Alex Constantine - August 9, 2012
By Chuck Sudo
Chicagoist, August 7, 2012
More details on Wade Michael Page’s ties to white supremacist groups have begun to surface as investigators search for a motive as to why he opened fire on a Sikh temple in Oak Creek, Wis. Sunday, killing six before he was killed by police. (Maybe Page’s suspected embrace of White Power was motive enough.)
Page was a member of two bands, End Apathy and Definite Hate, whose lyrics and imagery contained Neo-Nazi imagery, and his leadership of End Apathy landed him on the watch list of the Southern Poverty Law Center, which had been monitoring Page since 2000. The center's Marl Potok told the New York Times they never alerted authorities to Page because before Sunday they didn't think he was capable of acting on his words.

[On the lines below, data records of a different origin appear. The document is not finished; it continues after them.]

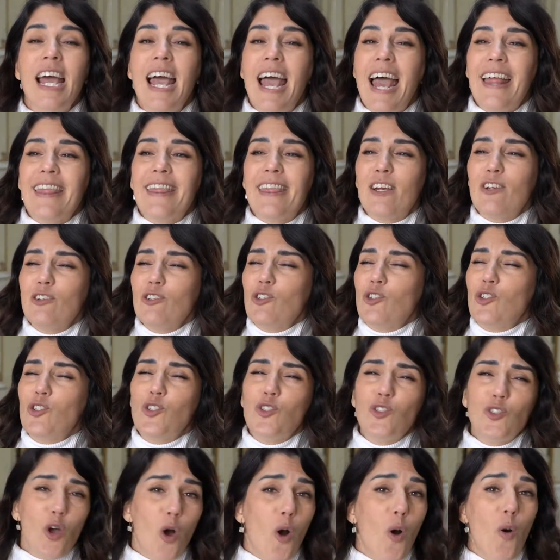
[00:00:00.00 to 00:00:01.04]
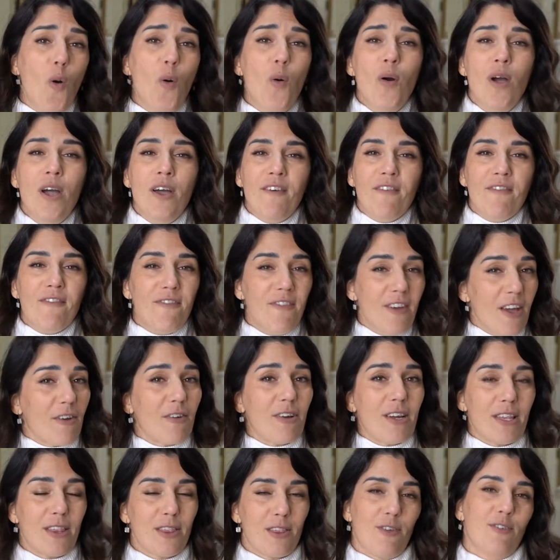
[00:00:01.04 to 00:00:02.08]
and they're so
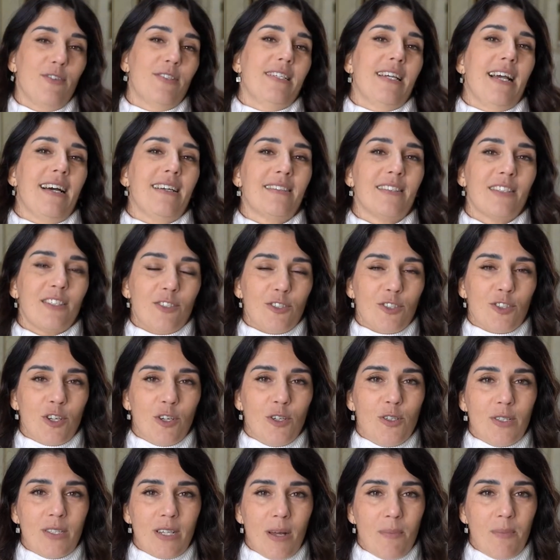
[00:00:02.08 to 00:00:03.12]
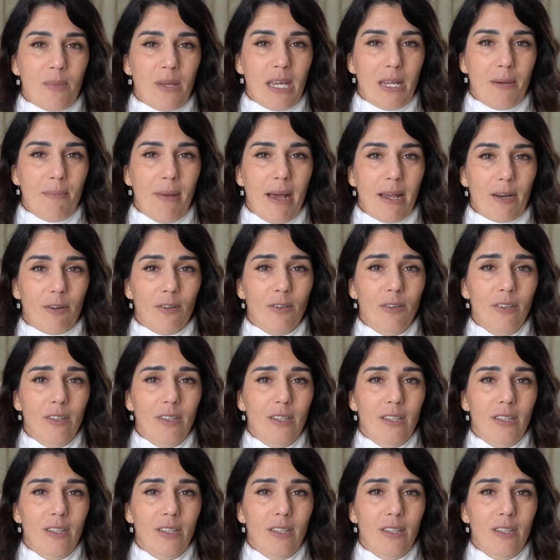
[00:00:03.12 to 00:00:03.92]
very enthusiastic to show you something in metal,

End Apathy was at one point signed to an independent record label, Label56, that has a history of signing and promoting white supremacist bands. (Label56 is owned by a member of the Maryland Skinheads named Clemie Richard Haught, aka Rick Haught.) Label56 removed all references to End Apathy from its website Monday, including an interview with Page, and issued a press release asking to not think "what Wade did as honorable or respectable and please do not think we are all like that" and that they were kinder, gentler neo Nazis.
In the Label56 interview with Page (archived here) he talks about a cross-country motorcycle trip he took which Potok notes is part of the ritual of becoming a Hammerskins member.
The Anti-Defamation League wrote that End Apathy was affiliated with a white supremacist group known as the Hammerskins, a group with a history of violence and hate crimes. Page, according to the ADL, identified himself as a Northern Hammerskin who was part of the group’s Midwest branch.
Page frequented white supremacist message boards exhorting fellow racists to become more active and to "stop hiding behind the computer or making excuses," and to recruit others to his cause.
The Los Angeles Times reported that Page was previously suspected of helping to fund a domestic terrorist organization, but there wasn't evidence to pursue charges. His stepmother Laura Page told CBS News he was "a happy person and a happy child. And what happened, God only knows, because I don't."